- **Exercise prompt**
Set all the entries down once more, with nothing altered.

- **Dataset excerpts**
====================

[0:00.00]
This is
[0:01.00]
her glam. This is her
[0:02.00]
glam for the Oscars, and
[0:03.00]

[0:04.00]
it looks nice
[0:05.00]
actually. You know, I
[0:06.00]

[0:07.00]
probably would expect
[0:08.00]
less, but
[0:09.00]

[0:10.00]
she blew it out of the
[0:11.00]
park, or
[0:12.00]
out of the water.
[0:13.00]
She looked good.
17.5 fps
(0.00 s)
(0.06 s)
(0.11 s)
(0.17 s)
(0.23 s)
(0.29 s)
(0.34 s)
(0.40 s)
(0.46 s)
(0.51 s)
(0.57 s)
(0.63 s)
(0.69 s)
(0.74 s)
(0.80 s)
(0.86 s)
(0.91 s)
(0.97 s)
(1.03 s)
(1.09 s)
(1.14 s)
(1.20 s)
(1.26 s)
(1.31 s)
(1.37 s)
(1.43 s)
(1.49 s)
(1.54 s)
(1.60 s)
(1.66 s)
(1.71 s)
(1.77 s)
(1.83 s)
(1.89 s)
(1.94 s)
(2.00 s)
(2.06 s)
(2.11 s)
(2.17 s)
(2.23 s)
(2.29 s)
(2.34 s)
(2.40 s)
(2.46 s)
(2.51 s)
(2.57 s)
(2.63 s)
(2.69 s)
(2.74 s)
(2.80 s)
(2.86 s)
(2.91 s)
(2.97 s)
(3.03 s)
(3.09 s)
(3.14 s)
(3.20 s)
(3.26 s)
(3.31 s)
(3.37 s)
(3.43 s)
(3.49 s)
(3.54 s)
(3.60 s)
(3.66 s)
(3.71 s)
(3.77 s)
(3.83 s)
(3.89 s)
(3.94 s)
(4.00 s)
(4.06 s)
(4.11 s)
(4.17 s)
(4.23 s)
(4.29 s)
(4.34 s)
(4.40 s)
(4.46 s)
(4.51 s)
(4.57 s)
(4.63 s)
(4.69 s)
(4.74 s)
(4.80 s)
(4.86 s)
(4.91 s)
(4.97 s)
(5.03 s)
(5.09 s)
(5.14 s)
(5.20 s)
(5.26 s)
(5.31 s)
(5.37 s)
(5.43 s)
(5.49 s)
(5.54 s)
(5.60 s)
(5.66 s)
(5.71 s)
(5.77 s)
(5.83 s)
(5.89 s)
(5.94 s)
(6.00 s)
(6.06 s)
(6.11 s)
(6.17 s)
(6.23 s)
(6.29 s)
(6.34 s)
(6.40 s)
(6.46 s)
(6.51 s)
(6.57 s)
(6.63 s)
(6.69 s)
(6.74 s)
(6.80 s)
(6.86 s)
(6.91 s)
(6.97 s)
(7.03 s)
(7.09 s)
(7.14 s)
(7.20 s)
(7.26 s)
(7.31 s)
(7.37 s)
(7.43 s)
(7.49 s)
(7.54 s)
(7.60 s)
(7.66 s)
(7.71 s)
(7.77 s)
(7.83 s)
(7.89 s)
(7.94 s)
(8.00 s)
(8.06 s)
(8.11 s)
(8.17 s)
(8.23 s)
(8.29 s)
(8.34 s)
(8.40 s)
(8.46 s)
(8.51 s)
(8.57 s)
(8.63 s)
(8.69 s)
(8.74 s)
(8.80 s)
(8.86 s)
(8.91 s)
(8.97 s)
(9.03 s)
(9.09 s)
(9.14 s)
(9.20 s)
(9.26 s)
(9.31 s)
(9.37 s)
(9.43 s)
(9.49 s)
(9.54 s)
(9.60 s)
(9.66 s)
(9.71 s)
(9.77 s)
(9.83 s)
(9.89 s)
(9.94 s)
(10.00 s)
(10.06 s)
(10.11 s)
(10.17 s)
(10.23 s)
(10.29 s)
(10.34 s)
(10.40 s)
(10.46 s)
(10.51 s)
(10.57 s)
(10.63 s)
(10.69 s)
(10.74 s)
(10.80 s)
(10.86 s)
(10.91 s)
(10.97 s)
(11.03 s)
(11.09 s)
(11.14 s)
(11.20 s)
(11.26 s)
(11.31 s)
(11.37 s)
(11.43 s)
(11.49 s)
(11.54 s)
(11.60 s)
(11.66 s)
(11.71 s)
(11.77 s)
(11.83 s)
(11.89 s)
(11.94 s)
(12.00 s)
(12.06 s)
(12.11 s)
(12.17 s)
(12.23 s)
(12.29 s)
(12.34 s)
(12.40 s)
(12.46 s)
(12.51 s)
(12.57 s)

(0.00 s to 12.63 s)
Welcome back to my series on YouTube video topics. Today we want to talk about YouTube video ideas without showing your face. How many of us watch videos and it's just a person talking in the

====================

- **Solution to this task**
[0:00.00]
This is
[0:01.00]
her glam. This is her
[0:02.00]
glam for the Oscars, and
[0:03.00]

[0:04.00]
it looks nice
[0:05.00]
actually. You know, I
[0:06.00]

[0:07.00]
probably would expect
[0:08.00]
less, but
[0:09.00]

[0:10.00]
she blew it out of the
[0:11.00]
park, or
[0:12.00]
out of the water.
[0:13.00]
She looked good.
17.5 fps
(0.00 s)
(0.06 s)
(0.11 s)
(0.17 s)
(0.23 s)
(0.29 s)
(0.34 s)
(0.40 s)
(0.46 s)
(0.51 s)
(0.57 s)
(0.63 s)
(0.69 s)
(0.74 s)
(0.80 s)
(0.86 s)
(0.91 s)
(0.97 s)
(1.03 s)
(1.09 s)
(1.14 s)
(1.20 s)
(1.26 s)
(1.31 s)
(1.37 s)
(1.43 s)
(1.49 s)
(1.54 s)
(1.60 s)
(1.66 s)
(1.71 s)
(1.77 s)
(1.83 s)
(1.89 s)
(1.94 s)
(2.00 s)
(2.06 s)
(2.11 s)
(2.17 s)
(2.23 s)
(2.29 s)
(2.34 s)
(2.40 s)
(2.46 s)
(2.51 s)
(2.57 s)
(2.63 s)
(2.69 s)
(2.74 s)
(2.80 s)
(2.86 s)
(2.91 s)
(2.97 s)
(3.03 s)
(3.09 s)
(3.14 s)
(3.20 s)
(3.26 s)
(3.31 s)
(3.37 s)
(3.43 s)
(3.49 s)
(3.54 s)
(3.60 s)
(3.66 s)
(3.71 s)
(3.77 s)
(3.83 s)
(3.89 s)
(3.94 s)
(4.00 s)
(4.06 s)
(4.11 s)
(4.17 s)
(4.23 s)
(4.29 s)
(4.34 s)
(4.40 s)
(4.46 s)
(4.51 s)
(4.57 s)
(4.63 s)
(4.69 s)
(4.74 s)
(4.80 s)
(4.86 s)
(4.91 s)
(4.97 s)
(5.03 s)
(5.09 s)
(5.14 s)
(5.20 s)
(5.26 s)
(5.31 s)
(5.37 s)
(5.43 s)
(5.49 s)
(5.54 s)
(5.60 s)
(5.66 s)
(5.71 s)
(5.77 s)
(5.83 s)
(5.89 s)
(5.94 s)
(6.00 s)
(6.06 s)
(6.11 s)
(6.17 s)
(6.23 s)
(6.29 s)
(6.34 s)
(6.40 s)
(6.46 s)
(6.51 s)
(6.57 s)
(6.63 s)
(6.69 s)
(6.74 s)
(6.80 s)
(6.86 s)
(6.91 s)
(6.97 s)
(7.03 s)
(7.09 s)
(7.14 s)
(7.20 s)
(7.26 s)
(7.31 s)
(7.37 s)
(7.43 s)
(7.49 s)
(7.54 s)
(7.60 s)
(7.66 s)
(7.71 s)
(7.77 s)
(7.83 s)
(7.89 s)
(7.94 s)
(8.00 s)
(8.06 s)
(8.11 s)
(8.17 s)
(8.23 s)
(8.29 s)
(8.34 s)
(8.40 s)
(8.46 s)
(8.51 s)
(8.57 s)
(8.63 s)
(8.69 s)
(8.74 s)
(8.80 s)
(8.86 s)
(8.91 s)
(8.97 s)
(9.03 s)
(9.09 s)
(9.14 s)
(9.20 s)
(9.26 s)
(9.31 s)
(9.37 s)
(9.43 s)
(9.49 s)
(9.54 s)
(9.60 s)
(9.66 s)
(9.71 s)
(9.77 s)
(9.83 s)
(9.89 s)
(9.94 s)
(10.00 s)
(10.06 s)
(10.11 s)
(10.17 s)
(10.23 s)
(10.29 s)
(10.34 s)
(10.40 s)
(10.46 s)
(10.51 s)
(10.57 s)
(10.63 s)
(10.69 s)
(10.74 s)
(10.80 s)
(10.86 s)
(10.91 s)
(10.97 s)
(11.03 s)
(11.09 s)
(11.14 s)
(11.20 s)
(11.26 s)
(11.31 s)
(11.37 s)
(11.43 s)
(11.49 s)
(11.54 s)
(11.60 s)
(11.66 s)
(11.71 s)
(11.77 s)
(11.83 s)
(11.89 s)
(11.94 s)
(12.00 s)
(12.06 s)
(12.11 s)
(12.17 s)
(12.23 s)
(12.29 s)
(12.34 s)
(12.40 s)
(12.46 s)
(12.51 s)
(12.57 s)

(0.00 s to 12.63 s)
Welcome back to my series on YouTube video topics. Today we want to talk about YouTube video ideas without showing your face. How many of us watch videos and it's just a person talking in the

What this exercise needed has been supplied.